Incentivando l’innovazione tecnologica. Mi riferisco ai vincoli imposti dalla direttiva Ue sui nitrati per evitare l’inquinamento da azoto nelle acque superficiali che gravano sulla zootecnia: si può investire in tecnologie come le vasche per i reflui zootecnici e in sistemi per contenere le emissioni. Stesso discorso per l’agricoltura di precisione che guarda a un’agricoltura più sostenibile.

Che cosa possiamo dire sulla Pac post 2020, la riforma della politica agricola comunitaria?

Al momento ci sono segnali poco positivi sulla nuova Pac. Non solo il taglio del 5% dei fondi comunitari, che vuol dire meno aiuti in generale per il bilancio agricolo europeo, ma anche l’ipotesi della convergenza esterna che vuole livellare il contributo a tutti gli agricoltori europei e si tradurrà in una diminuzione degli aiuti per la Lombardia. Rischia di penalizzare un’agricoltura intensiva e competitiva come la nostra a favore di un’agricoltura di assistenza di altri Paesi europei. Mi impegnerò a difesa del bilancio agricolo regionale.

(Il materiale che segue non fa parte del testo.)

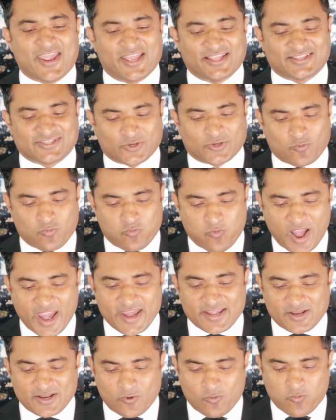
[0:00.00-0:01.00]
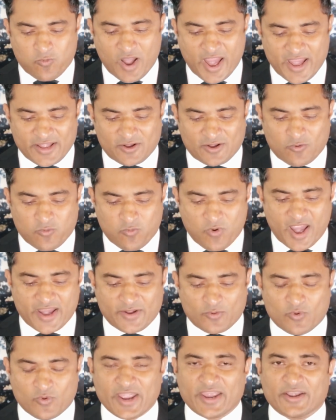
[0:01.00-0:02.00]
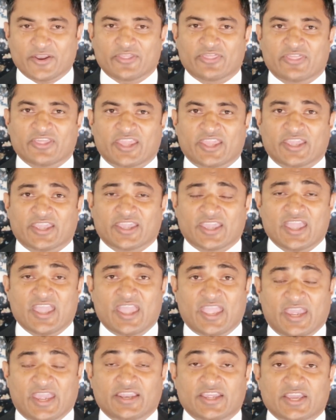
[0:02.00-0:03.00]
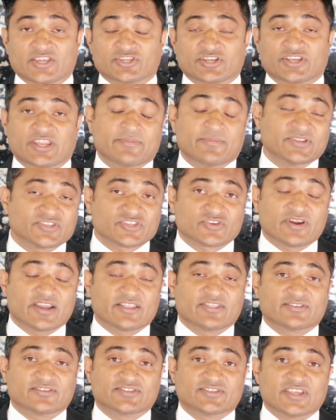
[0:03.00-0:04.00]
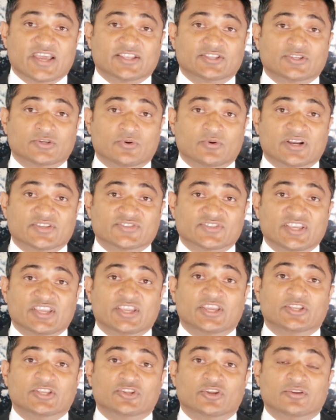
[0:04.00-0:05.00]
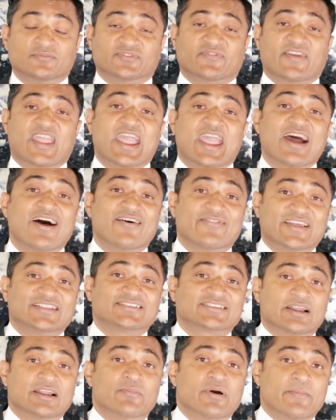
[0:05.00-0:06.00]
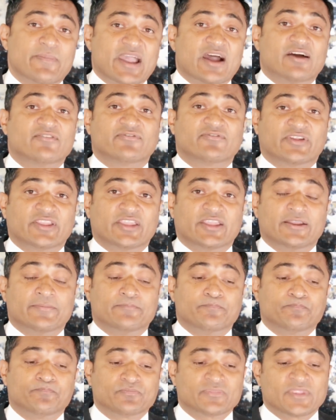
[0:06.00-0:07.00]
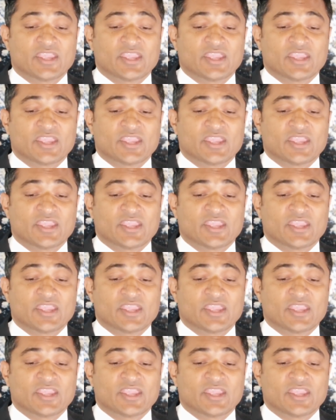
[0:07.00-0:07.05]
It's a great way to think. And he actually demonstrates that to us in terms of how that's come about for him.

Facciamo un bilancio del Pr 2014-2020, ossia dei fondi Ue come aiuti indiretti all’agricoltura?

È positivo, ho chiesto di accelerare sulla spesa dei fondi comunitari perché intendo arrivare a spendere non solo il 100% delle risorse, ma se possibile qualcosa in più. Oggi siamo all’80% di fondi impegnati.

Per quanto riguarda la caccia?

In questo momento stiamo affrontando l’emergenza legata all’eccesso di fauna selvatica che sta causando danni enormi, non solo all’agricoltura ma anche alla sicurezza delle persone. È importante anche il controllo “scientifico” esercitato sull’ecosistema dall’attività venatoria che potrebbe dare a questo problema un contributo.

Qual è la sua posizione sugli Ogm?

Non ho nessuna preclusione ideologica, ma i punti di forza dell’Italia sono le colture tipiche e di nicchia insieme alla qualità. Non possiamo competere in termini di commodity e quindi occorre sostenere lo sviluppo del biologico e la distintività delle produzioni agricole lombarde e italiane.